What is expected :: Make an exact copy of every entry below, with the pictures left out.

Material provided ::
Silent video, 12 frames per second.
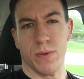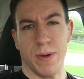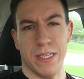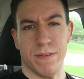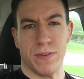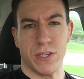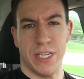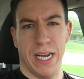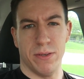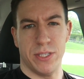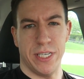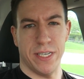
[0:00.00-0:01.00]
so we're at the first
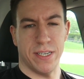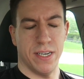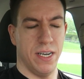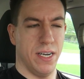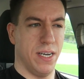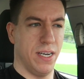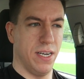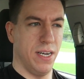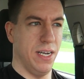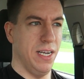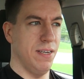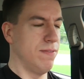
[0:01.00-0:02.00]
house here. I
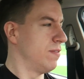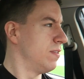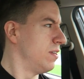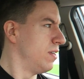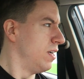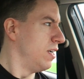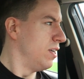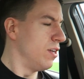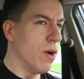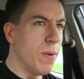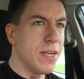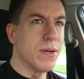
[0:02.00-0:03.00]
have
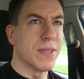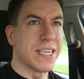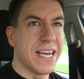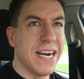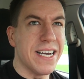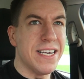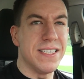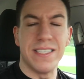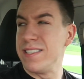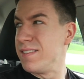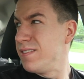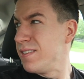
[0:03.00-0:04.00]
no idea where the guy is.
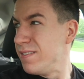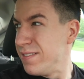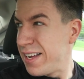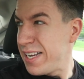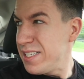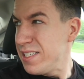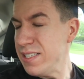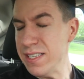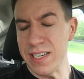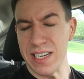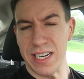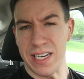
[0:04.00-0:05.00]
He's a little late,
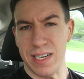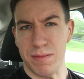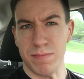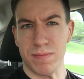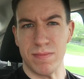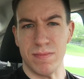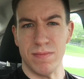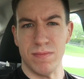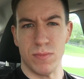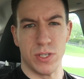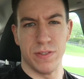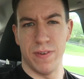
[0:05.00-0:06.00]

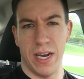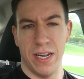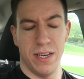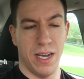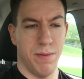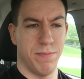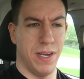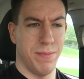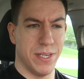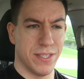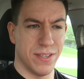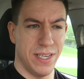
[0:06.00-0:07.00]
which is fine. I'm 5
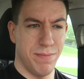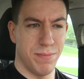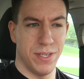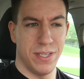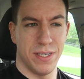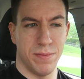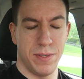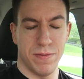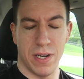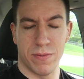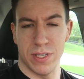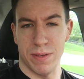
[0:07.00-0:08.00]
minutes late, but he'll be
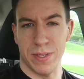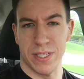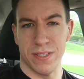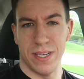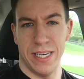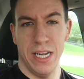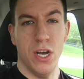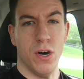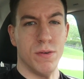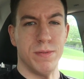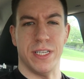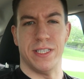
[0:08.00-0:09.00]
5 or 10 minutes late.
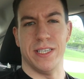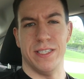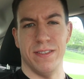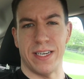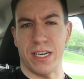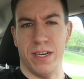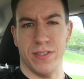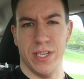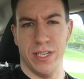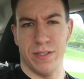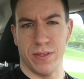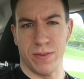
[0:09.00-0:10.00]
Hopefully this doesn't like
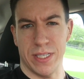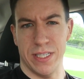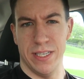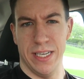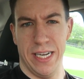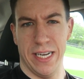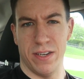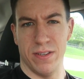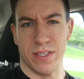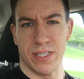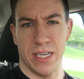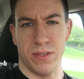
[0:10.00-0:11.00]
offset us for the rest of the day on all
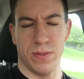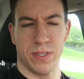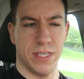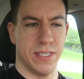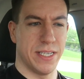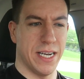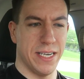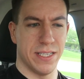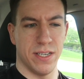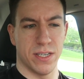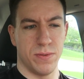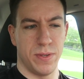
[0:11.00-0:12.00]
the schedules, because it kind of
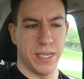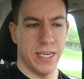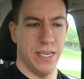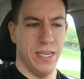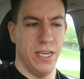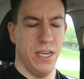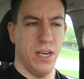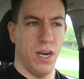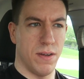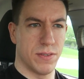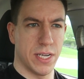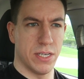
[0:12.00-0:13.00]
sucks when you get
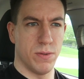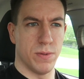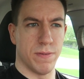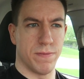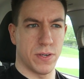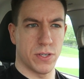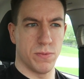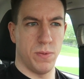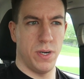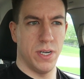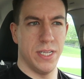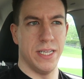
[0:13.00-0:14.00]
off schedule with the first
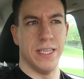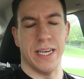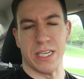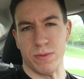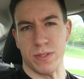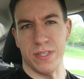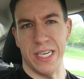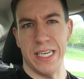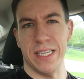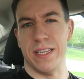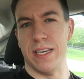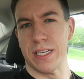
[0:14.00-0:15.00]
one and then the next one's late
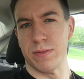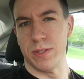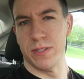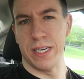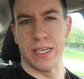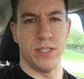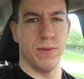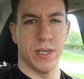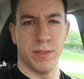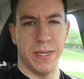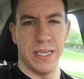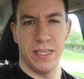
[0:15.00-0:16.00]
and then the next one's late, because you want
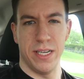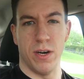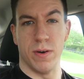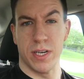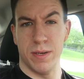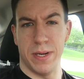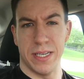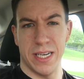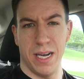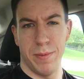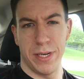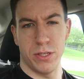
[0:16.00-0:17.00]
to spend, you know, a good amount of
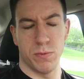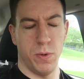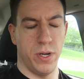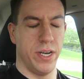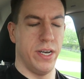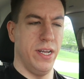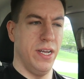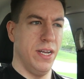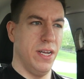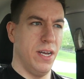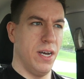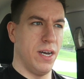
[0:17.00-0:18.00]
time at each one.
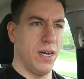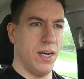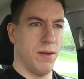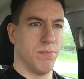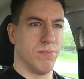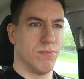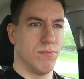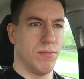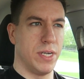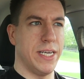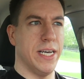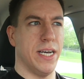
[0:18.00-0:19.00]

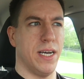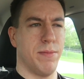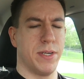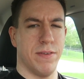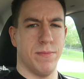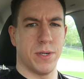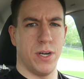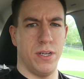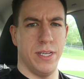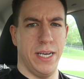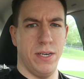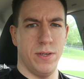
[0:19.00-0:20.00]
But yeah, I'm gonna give him a call
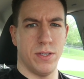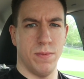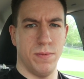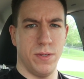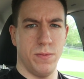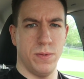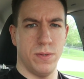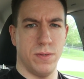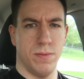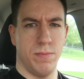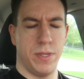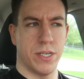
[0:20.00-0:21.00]
now and hopefully
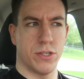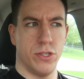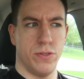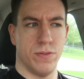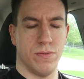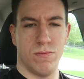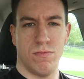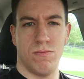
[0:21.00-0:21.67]
we'll be here soon.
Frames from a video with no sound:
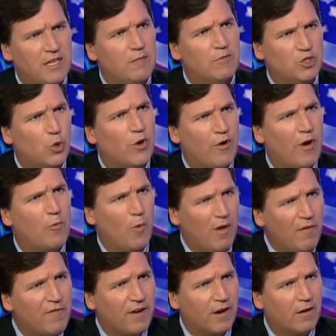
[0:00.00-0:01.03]
saying the majority are on
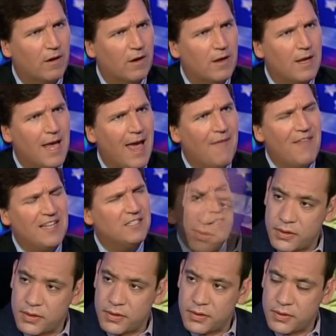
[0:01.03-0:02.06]
welfare. And
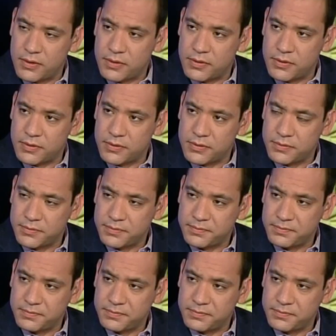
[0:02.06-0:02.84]
that's unhealthy. Because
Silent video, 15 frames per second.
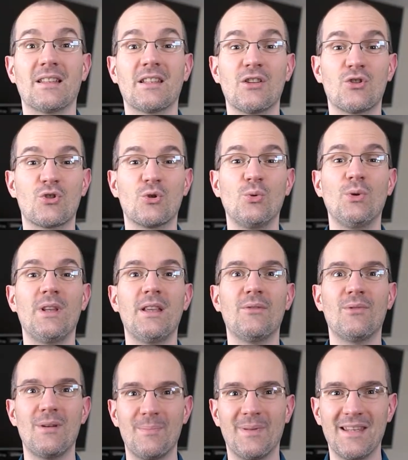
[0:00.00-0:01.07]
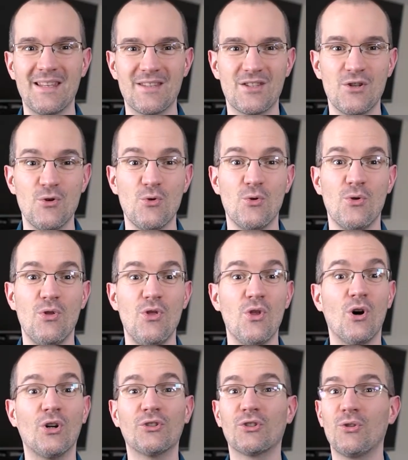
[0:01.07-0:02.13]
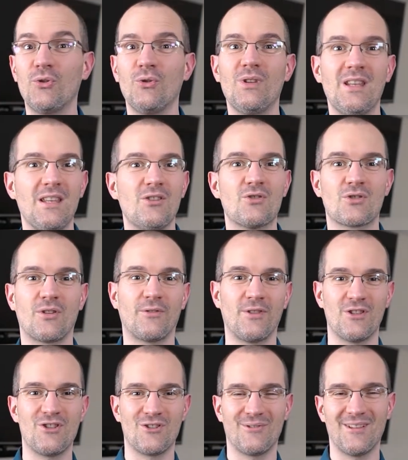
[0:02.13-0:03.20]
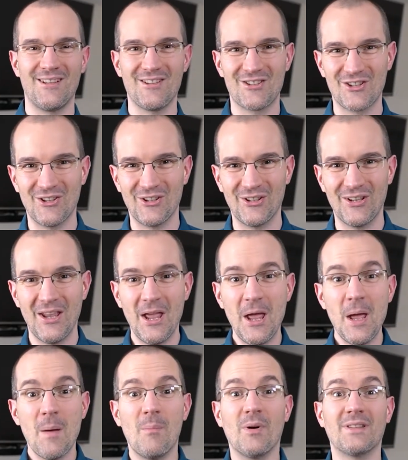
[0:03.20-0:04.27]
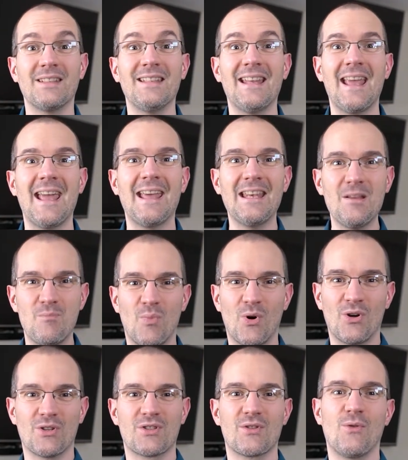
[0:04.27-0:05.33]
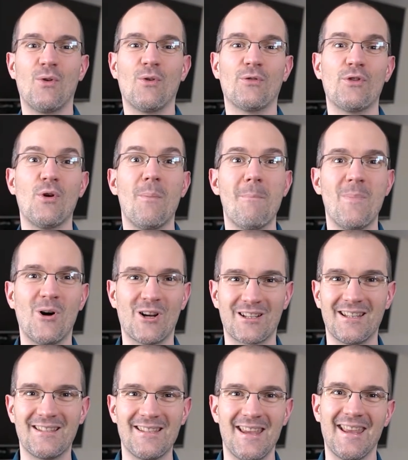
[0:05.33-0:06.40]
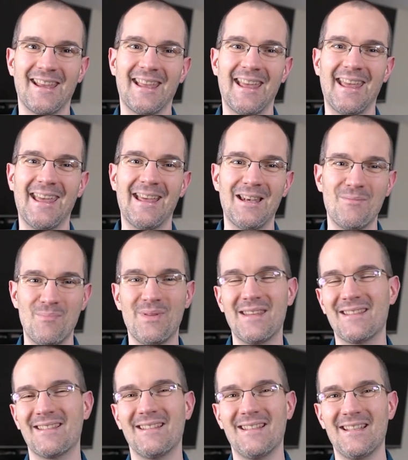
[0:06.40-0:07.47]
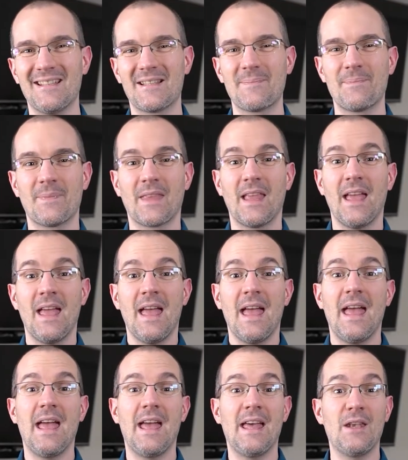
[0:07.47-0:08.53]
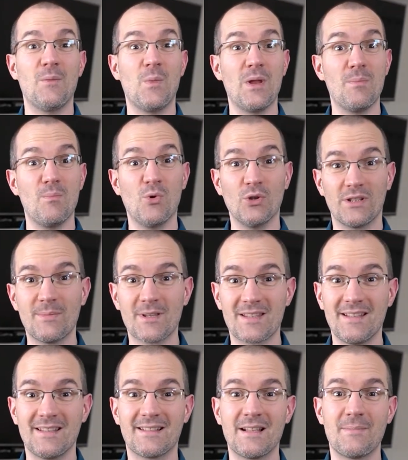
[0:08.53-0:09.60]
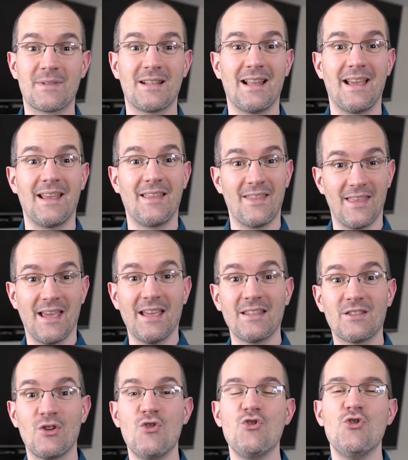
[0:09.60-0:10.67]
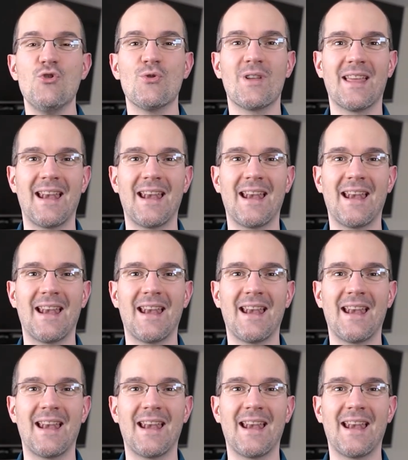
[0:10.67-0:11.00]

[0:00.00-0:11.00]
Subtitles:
can truly replace you not only in traffic generation, but in any parts of your marketing and business. And with multiple systems like that, you can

Solution to this problem ::
Silent video, 12 frames per second.
[0:00.00-0:01.00]
so we're at the first
[0:01.00-0:02.00]
house here. I
[0:02.00-0:03.00]
have
[0:03.00-0:04.00]
no idea where the guy is.
[0:04.00-0:05.00]
He's a little late,
[0:05.00-0:06.00]

[0:06.00-0:07.00]
which is fine. I'm 5
[0:07.00-0:08.00]
minutes late, but he'll be
[0:08.00-0:09.00]
5 or 10 minutes late.
[0:09.00-0:10.00]
Hopefully this doesn't like
[0:10.00-0:11.00]
offset us for the rest of the day on all
[0:11.00-0:12.00]
the schedules, because it kind of
[0:12.00-0:13.00]
sucks when you get
[0:13.00-0:14.00]
off schedule with the first
[0:14.00-0:15.00]
one and then the next one's late
[0:15.00-0:16.00]
and then the next one's late, because you want
[0:16.00-0:17.00]
to spend, you know, a good amount of
[0:17.00-0:18.00]
time at each one.
[0:18.00-0:19.00]

[0:19.00-0:20.00]
But yeah, I'm gonna give him a call
[0:20.00-0:21.00]
now and hopefully
[0:21.00-0:21.67]
we'll be here soon.
Frames from a video with no sound:
[0:00.00-0:01.03]
saying the majority are on
[0:01.03-0:02.06]
welfare. And
[0:02.06-0:02.84]
that's unhealthy. Because
Silent video, 15 frames per second.
[0:00.00-0:01.07]
[0:01.07-0:02.13]
[0:02.13-0:03.20]
[0:03.20-0:04.27]
[0:04.27-0:05.33]
[0:05.33-0:06.40]
[0:06.40-0:07.47]
[0:07.47-0:08.53]
[0:08.53-0:09.60]
[0:09.60-0:10.67]
[0:10.67-0:11.00]

[0:00.00-0:11.00]
Subtitles:
can truly replace you not only in traffic generation, but in any parts of your marketing and business. And with multiple systems like that, you can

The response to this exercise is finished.